:: Instructions for the task ::
Where an entry contains a picture, omit the picture and repeat the rest exactly.

Collected data:
☆ ☆ ☆ ☆
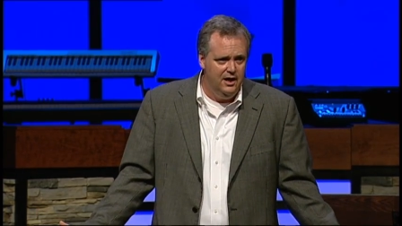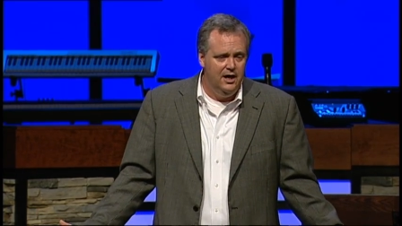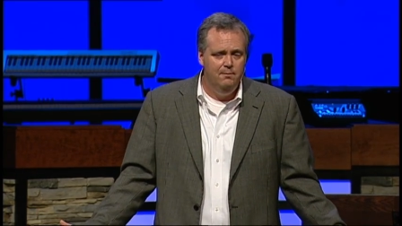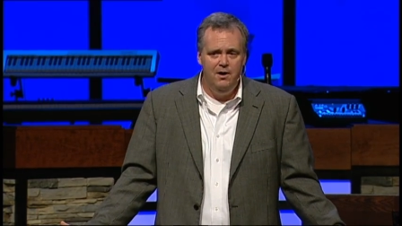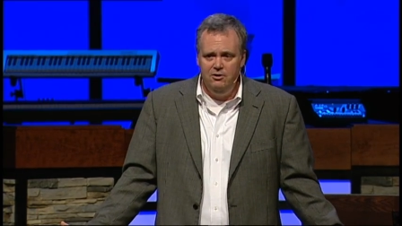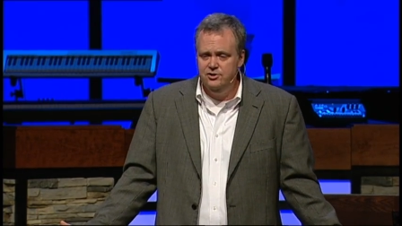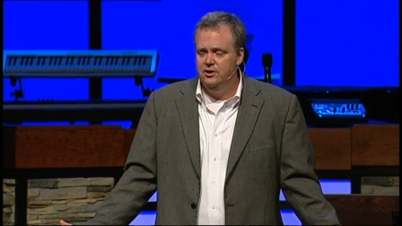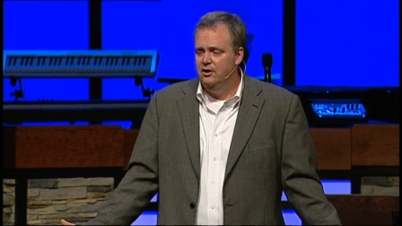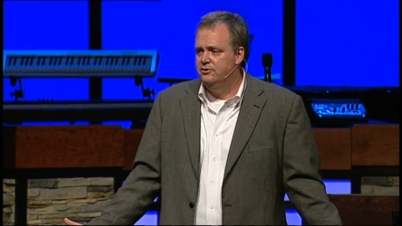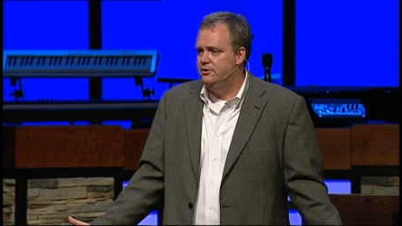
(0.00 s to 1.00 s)
In most
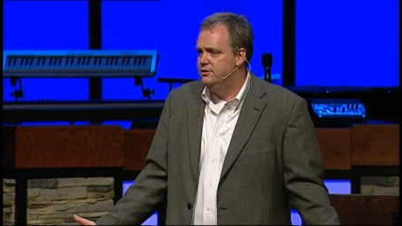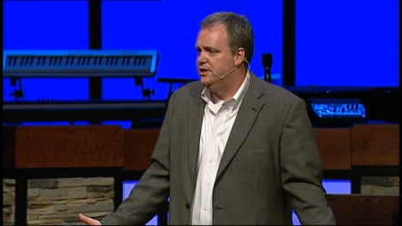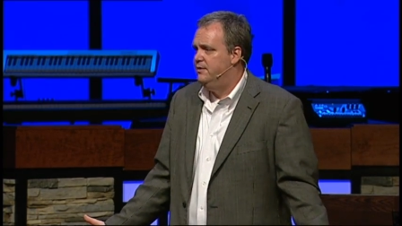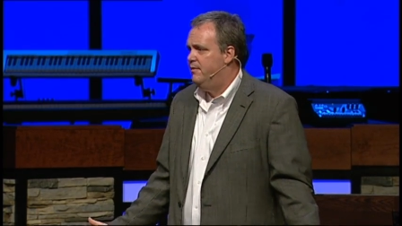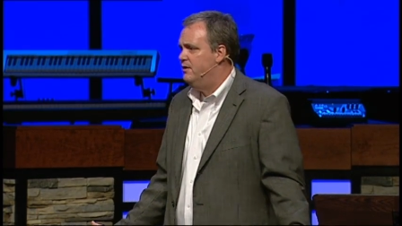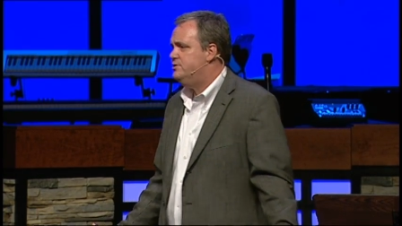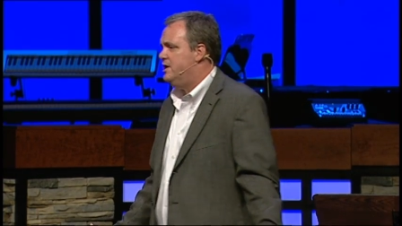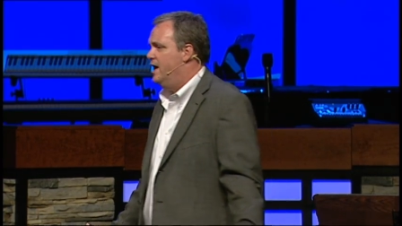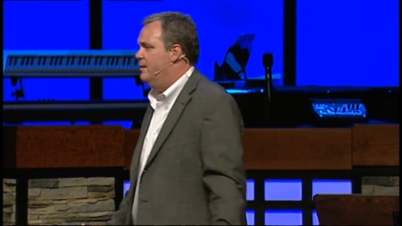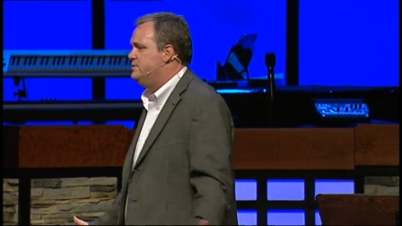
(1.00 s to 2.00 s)
cultures and in most
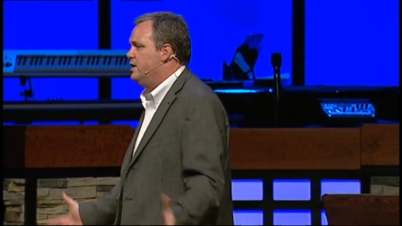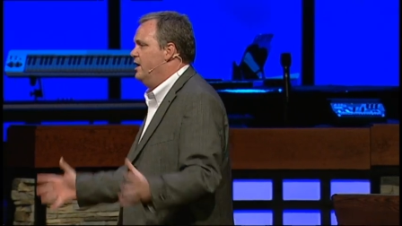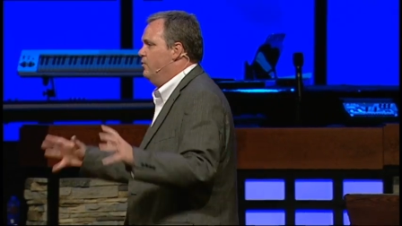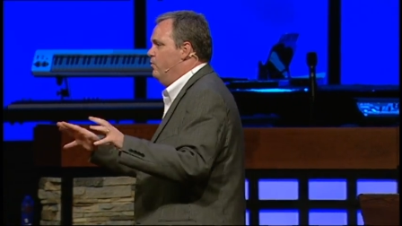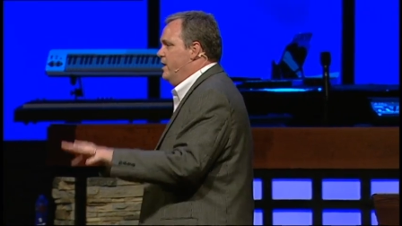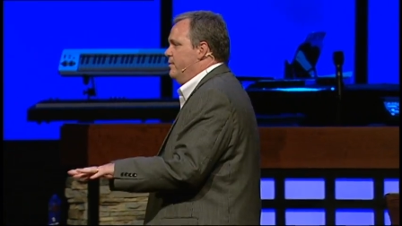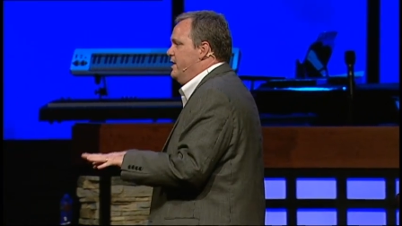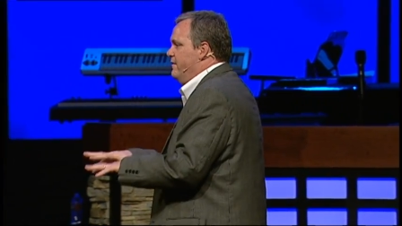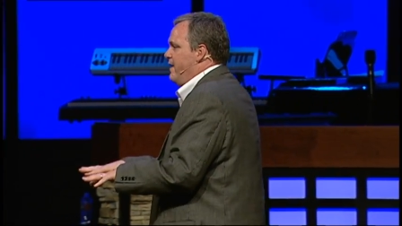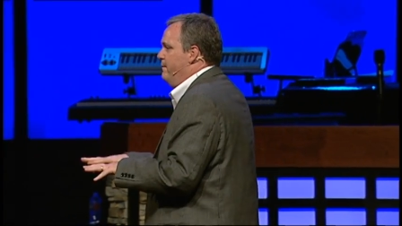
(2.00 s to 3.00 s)
times, women
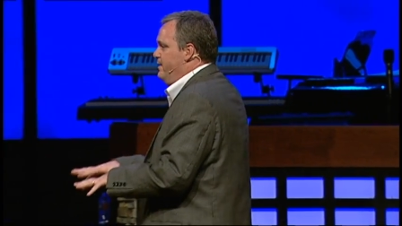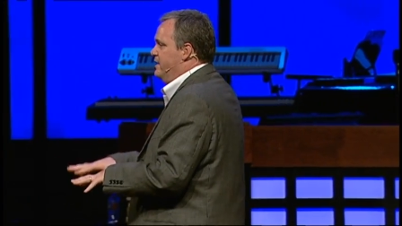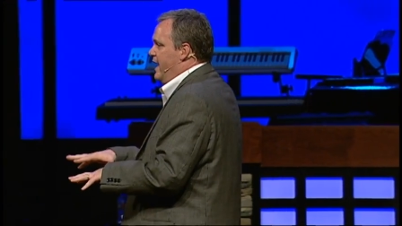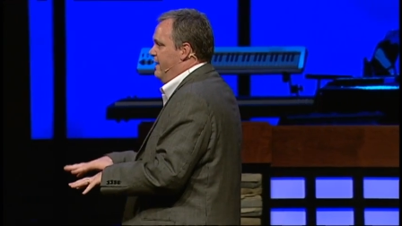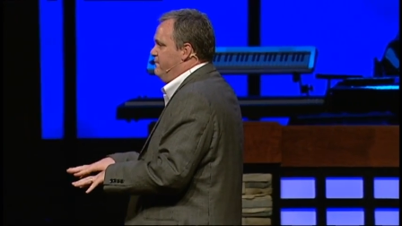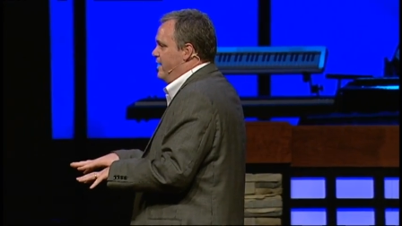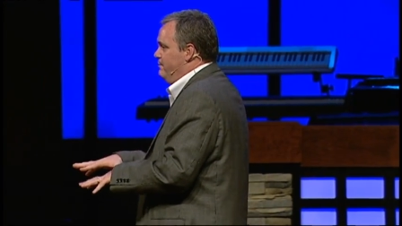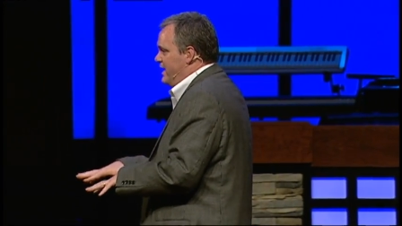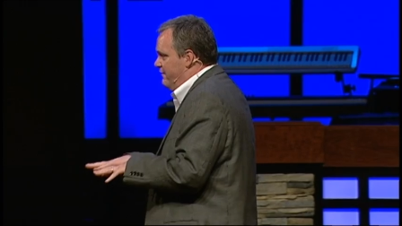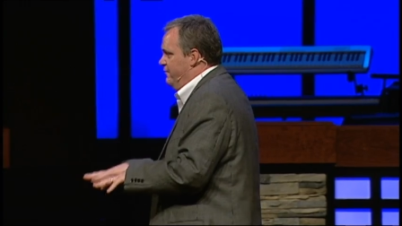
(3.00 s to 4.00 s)
have, have, been,
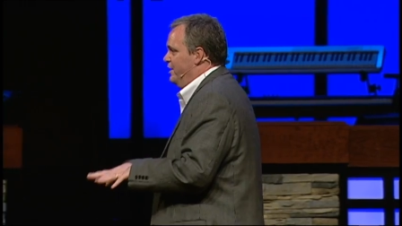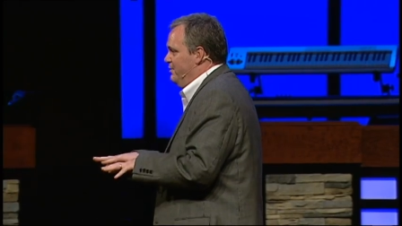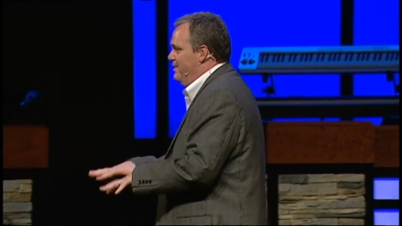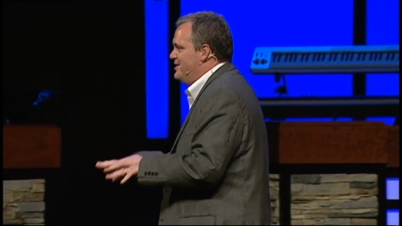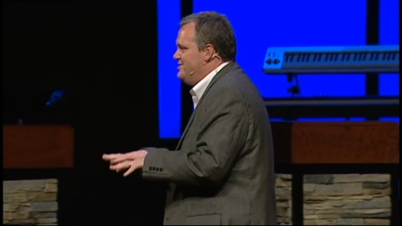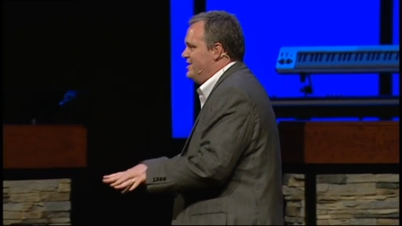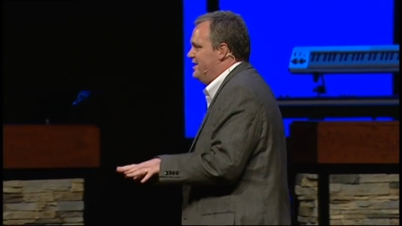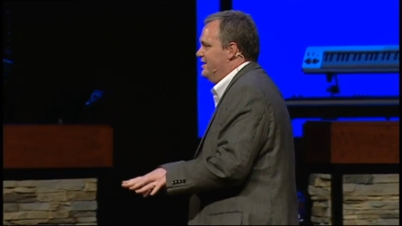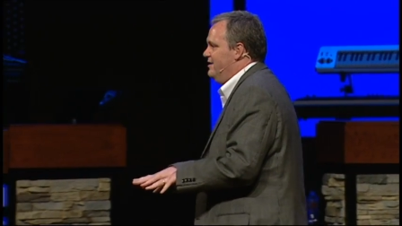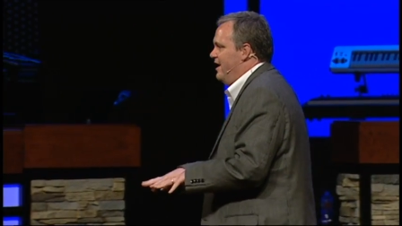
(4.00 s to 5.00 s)
have definitely been
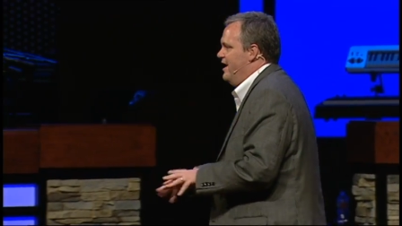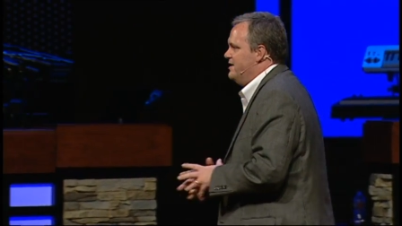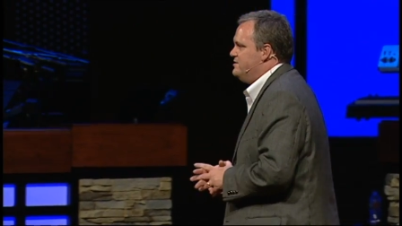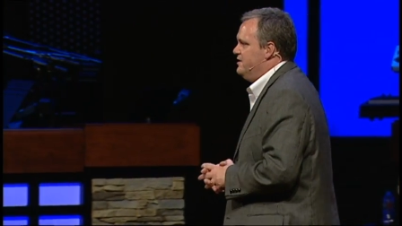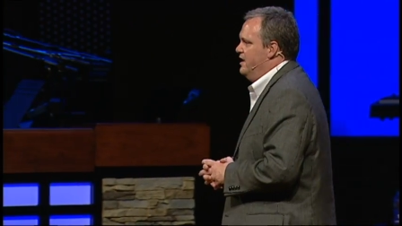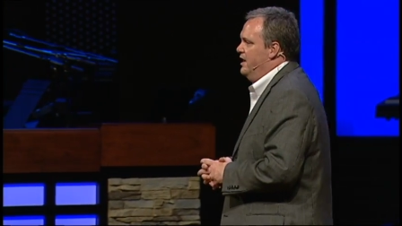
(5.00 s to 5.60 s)
second class.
☆ ☆ ☆ ☆
:: Answer to this problem ::
(0.00 s to 1.00 s)
In most
(1.00 s to 2.00 s)
cultures and in most
(2.00 s to 3.00 s)
times, women
(3.00 s to 4.00 s)
have, have, been,
(4.00 s to 5.00 s)
have definitely been
(5.00 s to 5.60 s)
second class.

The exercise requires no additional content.